ШКП со второго ряда и ШКП с первого - вещи кардинально различающиеся. В первый раз, с левой стороны второго ряда, мне было не видно весь правый фланг сцены. Во второй раз, на самом левом краю первого ряда, мешал только столб, закрывавший всего лишь середину помоста и бочку, и треть важных взглядов из середины до нашего края не дошли. в третий раз билет возьму на середину первого ряда, муахаха. Зато мы находились между артистами и зрителями - ряд слегка загибался - и было видно обе стороны, очень любопытно. Зал, к слову, был хороший и внимательный. И робкий - перед началом все толпились на лестничной площадке, опасались заходить в подозрительно атмосферно затемнённое фойе, прошли только после того, как мы с Юлей прорвались через толпу и кинулись к стульчикам, и в финале прервали звенящую тишину и запустили аплодисменты тоже мы, и такое бывает.)

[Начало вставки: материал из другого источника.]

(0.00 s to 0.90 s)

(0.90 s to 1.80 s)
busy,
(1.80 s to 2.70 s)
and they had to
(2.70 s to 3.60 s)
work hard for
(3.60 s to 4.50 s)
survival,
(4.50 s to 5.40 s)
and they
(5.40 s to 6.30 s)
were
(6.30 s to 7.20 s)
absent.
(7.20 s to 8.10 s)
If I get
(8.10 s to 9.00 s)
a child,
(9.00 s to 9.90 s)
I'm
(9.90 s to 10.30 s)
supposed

Я почему-то опять во время монологов уходила в какие-то свои мысли. Может из-за накопившейся усталости, кто знает. Вот сидишь, вглядываешься в лицо персонажа, параллельно обдумываешь его слова, а потом обнаруживаешь, что за обдумываниями перестала слушать вообще, и финал монолога вылетел в трубу. Это печально, зато повод для следующих походов.
Артисты завораживают, и с такого минимального расстояния эффект сногсшибательный, ты как будто проваливаешься туда, внутрь, и сам становишься Шатовым и перебегаешь из квартиры в квартиру, или обнаруживаешь себя Кирилловым и изумлённо внимаешь Верховенскому, отказываясь верить, что в человеке способны жить такие мысли и идеи. Или сцена Шатова и Эркеля - Эркель свистит в свисток, раз, другой, третий, двигается в сторону, не переставая свистеть, доходит до столба и останавливается, в шаге от тебя, а ты уже знаешь продолжение сцены, и с самым первым звуком свистка покрываешься мурашками, и передёргиваешься всем телом, вжимаясь в спинку, отодвигаясь от... Стоп-стоп-стоп, доходит мгновением позже, это же совсем не страшный Дима Бурукин, что с тобой, это всего лишь образ.

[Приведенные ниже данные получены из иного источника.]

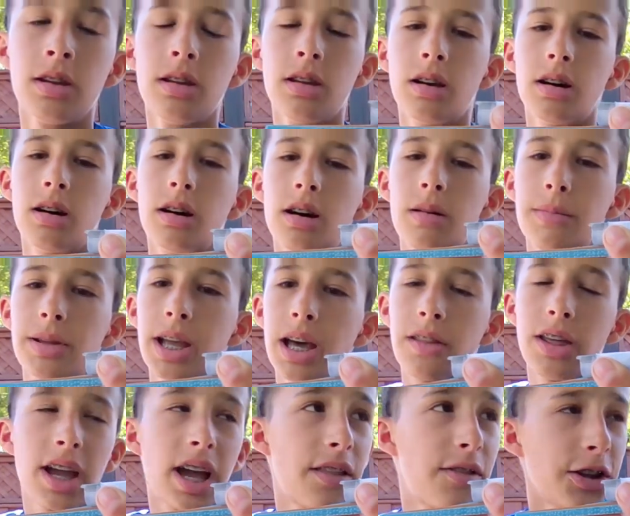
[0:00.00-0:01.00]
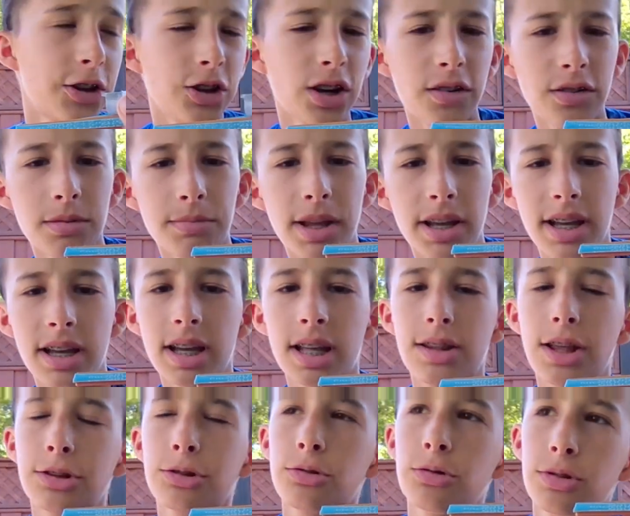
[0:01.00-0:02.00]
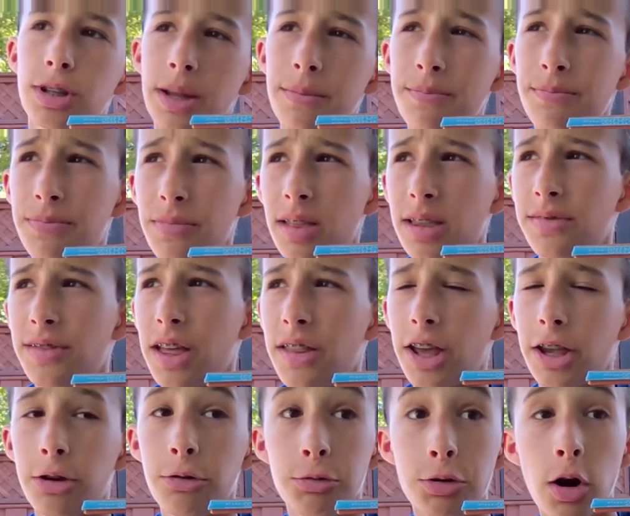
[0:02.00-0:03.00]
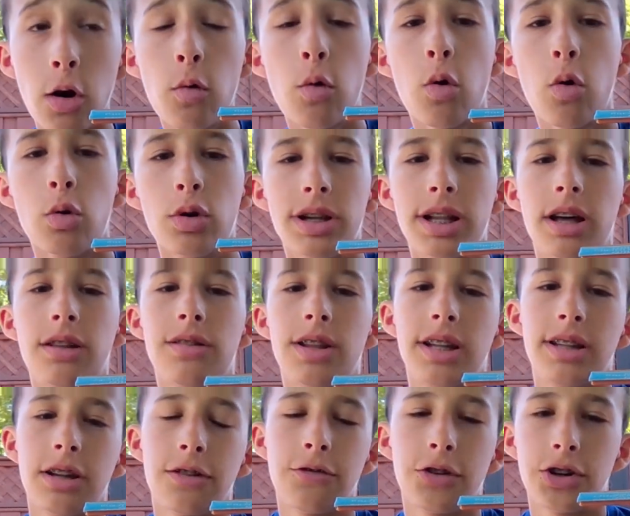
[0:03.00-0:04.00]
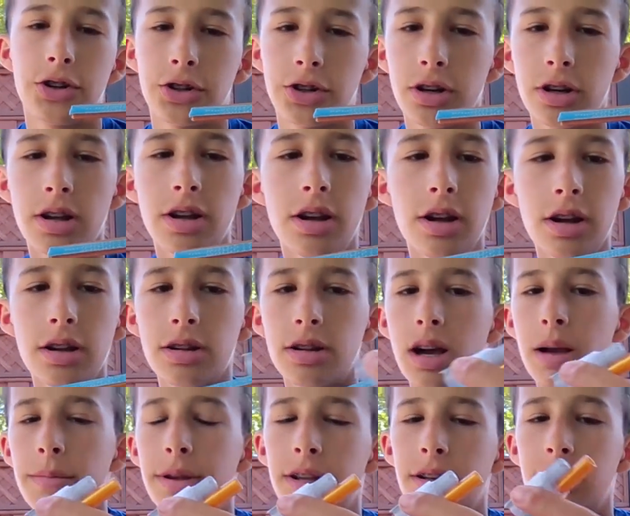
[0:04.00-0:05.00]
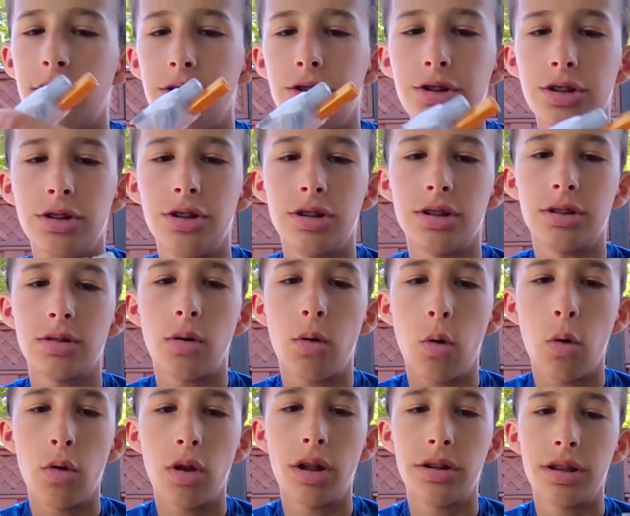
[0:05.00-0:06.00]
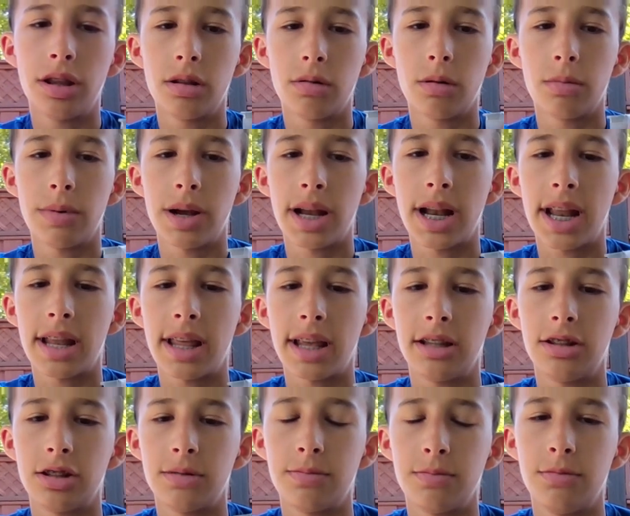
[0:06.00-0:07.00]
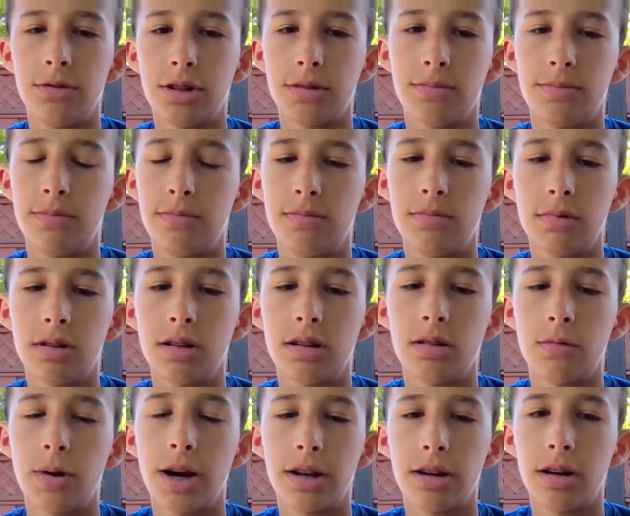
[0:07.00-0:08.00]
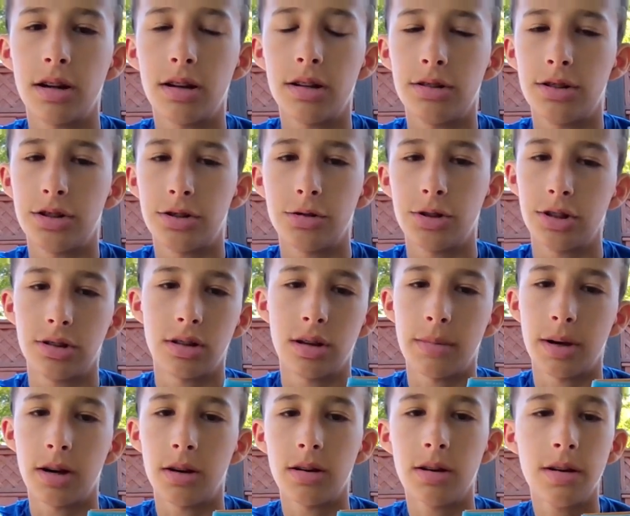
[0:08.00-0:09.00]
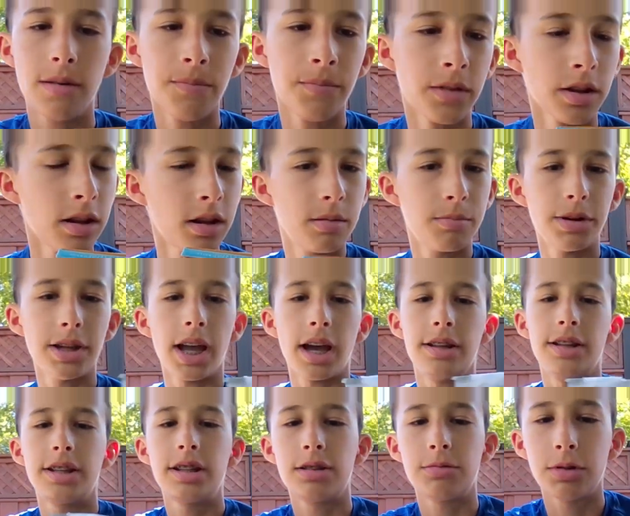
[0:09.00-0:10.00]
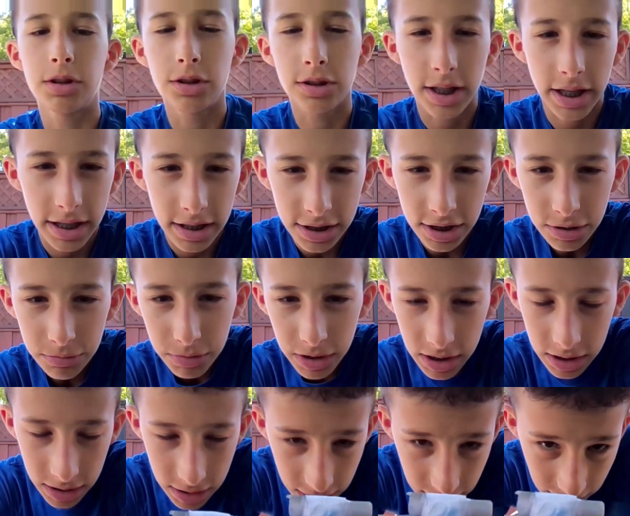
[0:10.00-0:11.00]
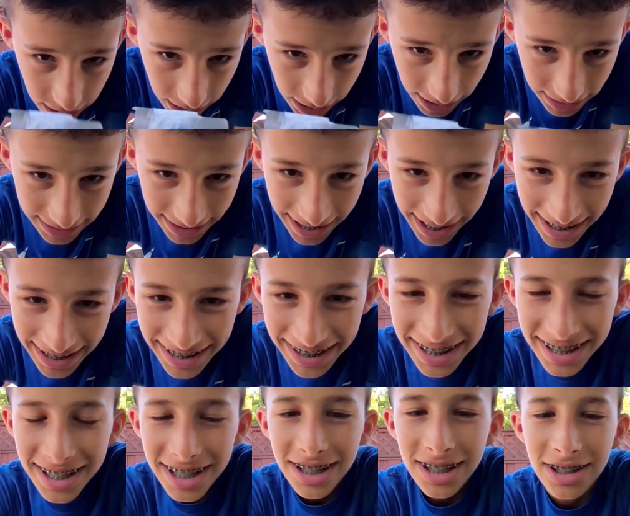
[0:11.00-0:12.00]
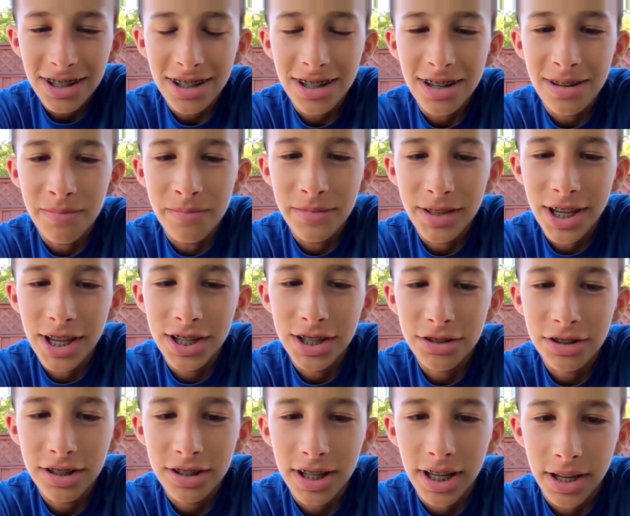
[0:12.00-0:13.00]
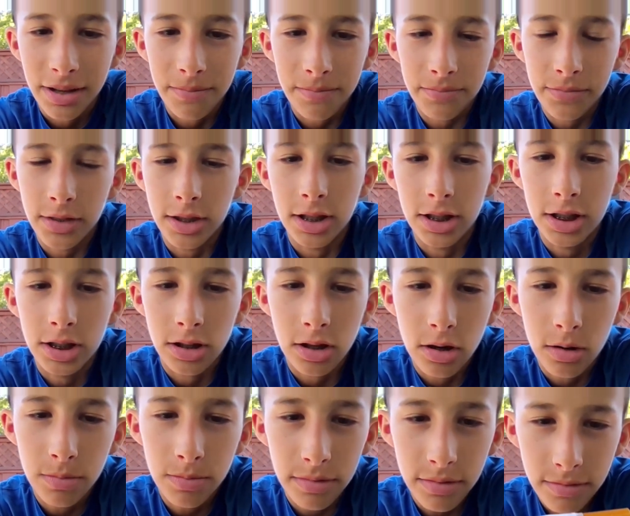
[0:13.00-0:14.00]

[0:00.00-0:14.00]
But yeah, like unless you have some like electrical tape that like will hold it down like there for sure. I mean, you should just hold on to the rubber band, like just why not? Just so it doesn't come out. But yeah, this is what it looks like. At the end, it should look like the scope,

Люда Пивоварова оставляет яркое впечатление, даже с такой небольшой ролью, замечательная она.
Янин в прошлый раз был гораздо лохматее, сейчас подстригся к лету и стал не так остро беззащитен. Но наблюдать за его глазами по-прежнему - постигать душу, всё её метания и страдания. А как он говорит о появившейся крохе, на это невозможно смотреть без улыбки и слёз.
Глаза же Сипина - два дула. Смотреть в них страшно, отвести взгляд невозможно.

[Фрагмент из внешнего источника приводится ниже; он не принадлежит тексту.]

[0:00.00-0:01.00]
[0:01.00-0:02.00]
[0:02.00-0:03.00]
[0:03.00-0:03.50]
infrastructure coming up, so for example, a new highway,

Печёнкин восхитительно демоничен. Это не зло в чистом виде, не картонный манекен, нарисованный только для того, чтобы вызывать у зрителя однозначную неприязнь. Он один из нас, со своей правдой, логикой, философией, идеями. Верховенский опасен, умён, гибок, аккуратен. Он вызывает уважение.
Мне сказали в прошлый раз, что Эркель там самый главный бес. Тогда я этого не увидела. В этот раз смотрела на некоторые акценты внимательнее, и соглашусь. Он темнее Верховенского, потому что закрытая шкатулка, как раз он ближе к картонной фигуре - олицетворению зла, он показывает нужные эмоции в нужный момент, маскируясь, храня внутри беспощадность, накапливая опыт в наблюдениях за Петром, развивая в себе бесчеловечность, тихо думая свои мысли.
Юлю осенило, что на поклонах артисты встают в ряд по возрастающей, от наиболее безобидного к... а самый крайний по правому флангу - режиссёр за пультом, что какбэ намекает
Ещё она сказала, что у меня какая-то очень суровая карма, потому что каждый раз, когда она была на Шатове, а это много раз, режиссёр неизменно торчал за пультом, а тут внезапно куда-то испарился. Ну ок, г-н Доронин, ваша роза составила реквизиту на столе достойную компанию.
Опять одарила Бурукина, опять белой розой, опять не увидела, как он вдыхал её аромат, уходя, а там было на что посмотреть, по словам всё той же Юли.
И Печёнкину розу, за всё хорошее, предварительно дождавшись, когда на меня обратят взор, и высказав своё "спасибо" глаза в глаза.
Мне необходимо прочитать Достоевского. Сходить ещё раз на этот спектакль, и на постановки других театров. И размышлять, размышлять, размышлять, потому что до меня доходит долго, и чаще всего поверхностное.